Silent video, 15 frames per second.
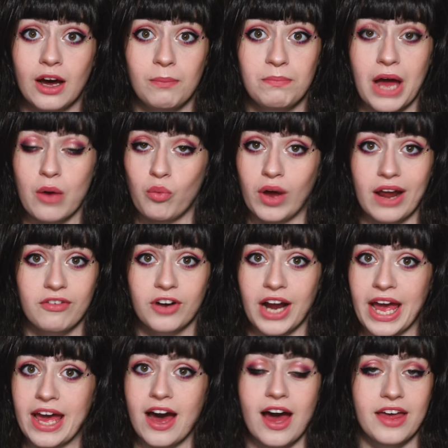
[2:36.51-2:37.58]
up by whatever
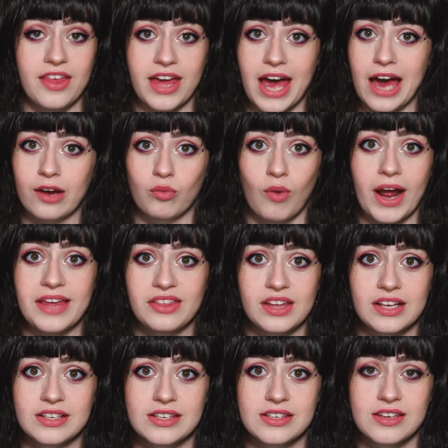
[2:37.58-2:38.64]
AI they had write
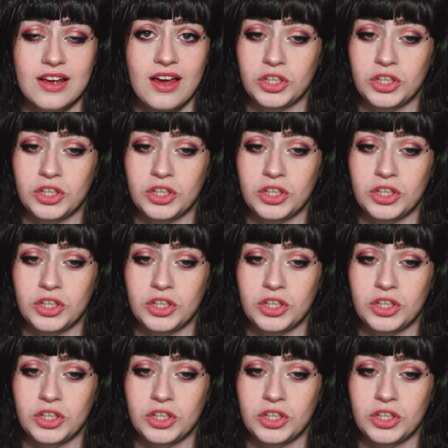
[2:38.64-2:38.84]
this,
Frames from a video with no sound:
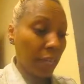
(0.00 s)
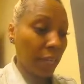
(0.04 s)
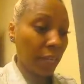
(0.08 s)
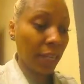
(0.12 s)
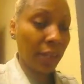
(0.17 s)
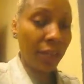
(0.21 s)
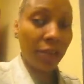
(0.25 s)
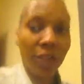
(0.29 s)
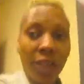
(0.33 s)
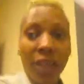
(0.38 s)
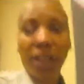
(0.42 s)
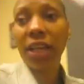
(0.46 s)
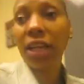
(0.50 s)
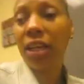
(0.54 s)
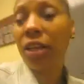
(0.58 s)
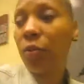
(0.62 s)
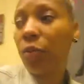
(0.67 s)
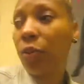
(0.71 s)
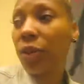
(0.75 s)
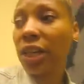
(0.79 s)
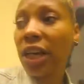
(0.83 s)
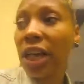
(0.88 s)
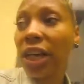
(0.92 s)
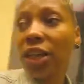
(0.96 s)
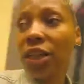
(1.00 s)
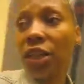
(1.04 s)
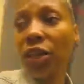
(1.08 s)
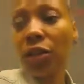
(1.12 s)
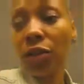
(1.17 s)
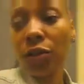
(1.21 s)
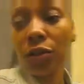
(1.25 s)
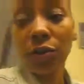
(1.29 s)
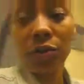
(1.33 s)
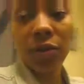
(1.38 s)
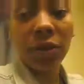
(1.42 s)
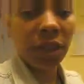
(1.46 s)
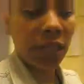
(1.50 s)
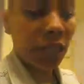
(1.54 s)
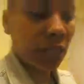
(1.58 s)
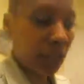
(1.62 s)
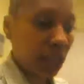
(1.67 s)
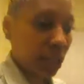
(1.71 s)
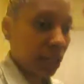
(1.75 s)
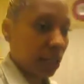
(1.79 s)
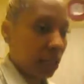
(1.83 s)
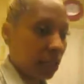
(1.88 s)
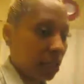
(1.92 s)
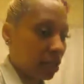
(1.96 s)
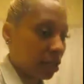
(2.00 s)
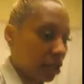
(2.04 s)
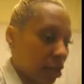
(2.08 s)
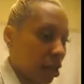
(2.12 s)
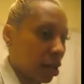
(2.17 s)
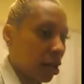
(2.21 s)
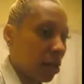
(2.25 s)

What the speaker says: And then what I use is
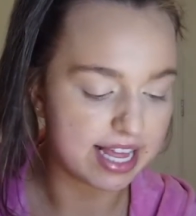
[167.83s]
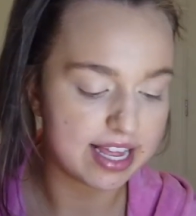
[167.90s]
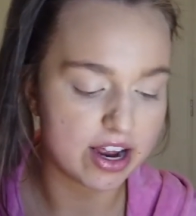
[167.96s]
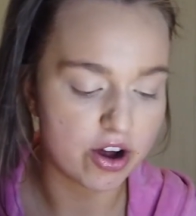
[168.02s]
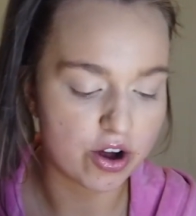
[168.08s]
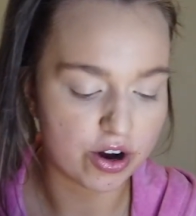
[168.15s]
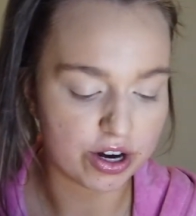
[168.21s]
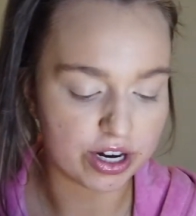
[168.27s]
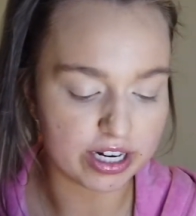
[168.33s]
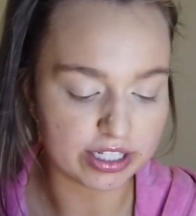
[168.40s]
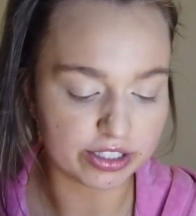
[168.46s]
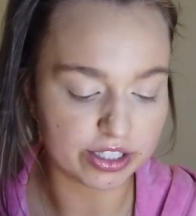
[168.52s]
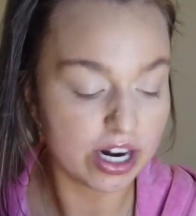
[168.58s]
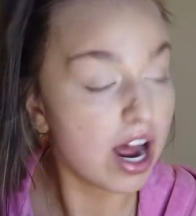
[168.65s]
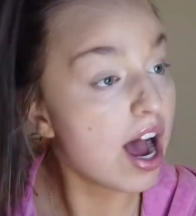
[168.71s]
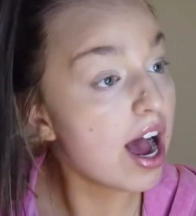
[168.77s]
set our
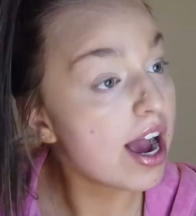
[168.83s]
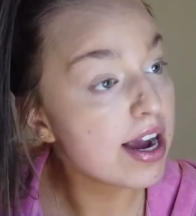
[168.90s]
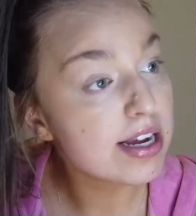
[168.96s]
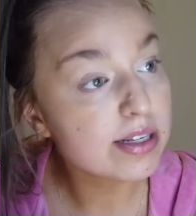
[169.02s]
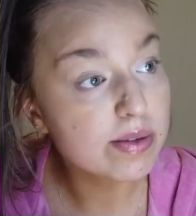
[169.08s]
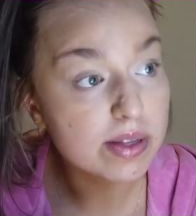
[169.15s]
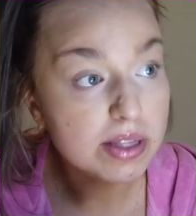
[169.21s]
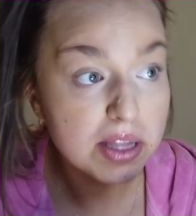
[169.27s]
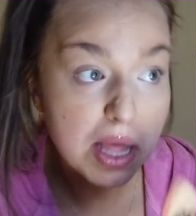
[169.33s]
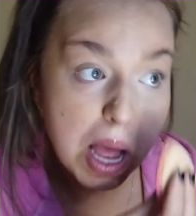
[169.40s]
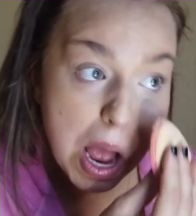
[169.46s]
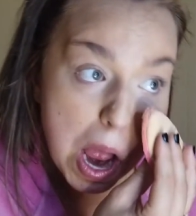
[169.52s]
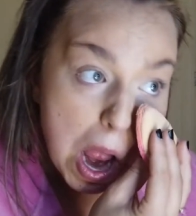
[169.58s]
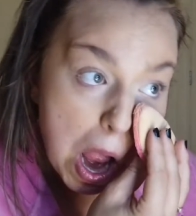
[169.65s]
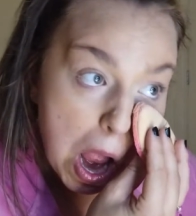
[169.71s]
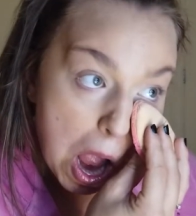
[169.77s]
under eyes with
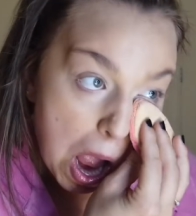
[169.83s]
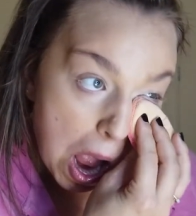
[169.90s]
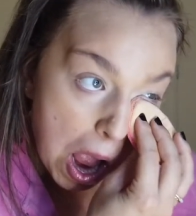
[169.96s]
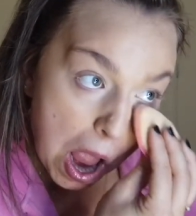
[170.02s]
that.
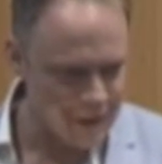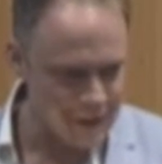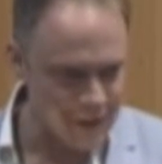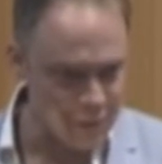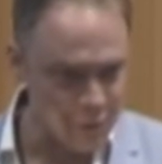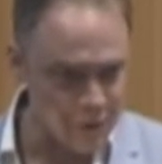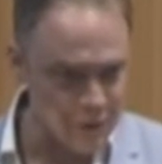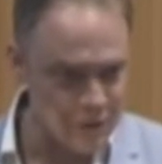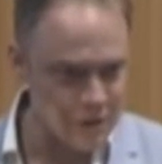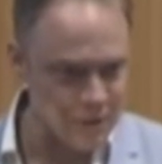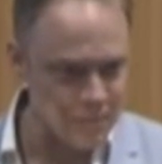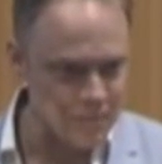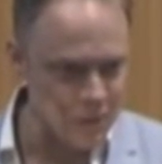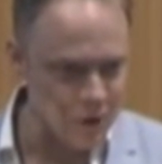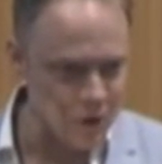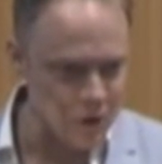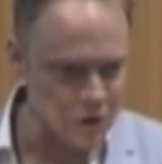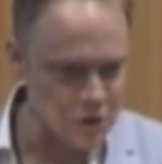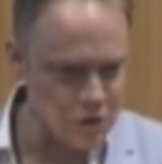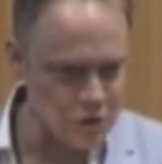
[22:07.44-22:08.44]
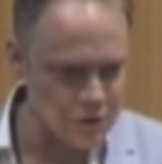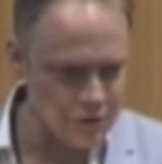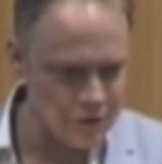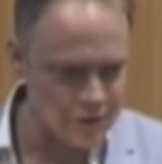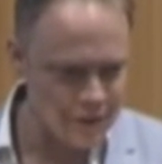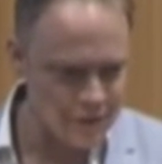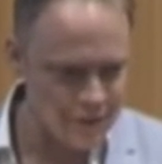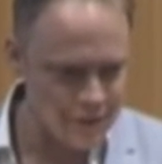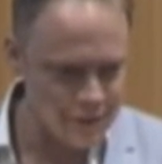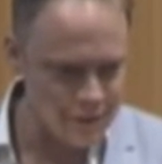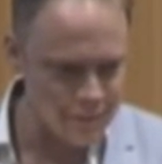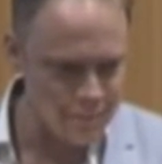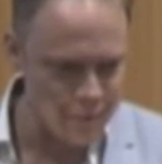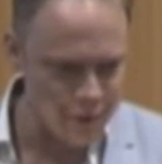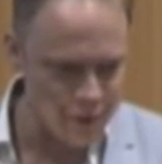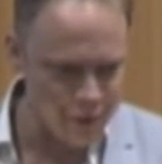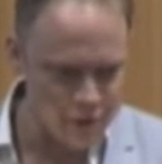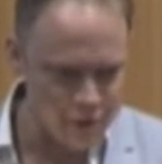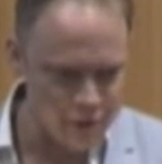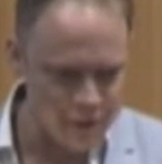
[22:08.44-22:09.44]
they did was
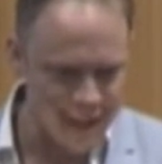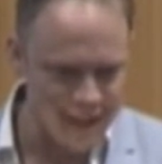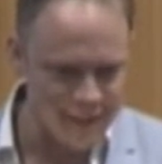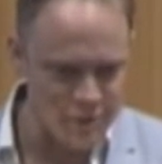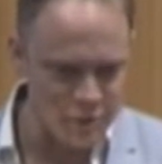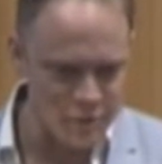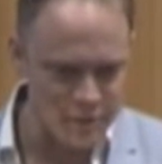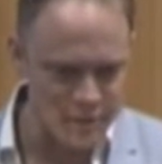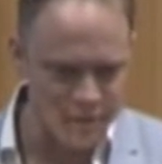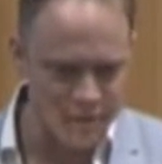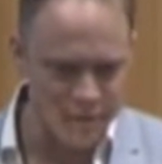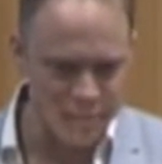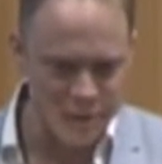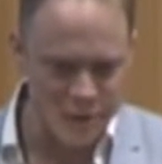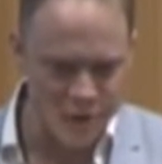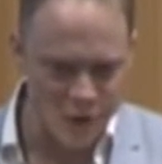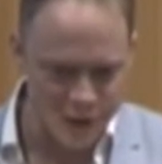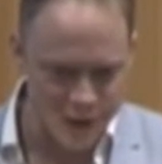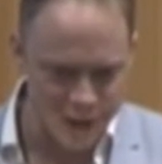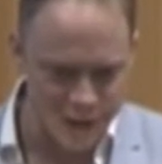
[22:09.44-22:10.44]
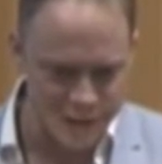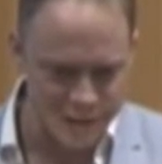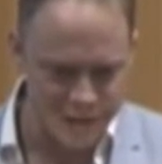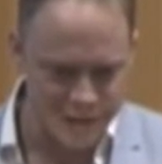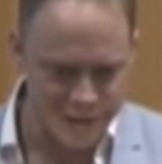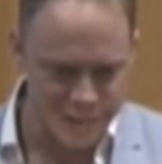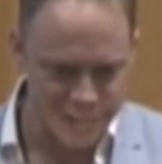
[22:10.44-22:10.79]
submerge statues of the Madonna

━━━━━━━━

■ Exercise directions
Scan the entries above for the string "video", and copy every line where it turns up.

■ Exercise response
Silent video, 15 frames per second.
Frames from a video with no sound:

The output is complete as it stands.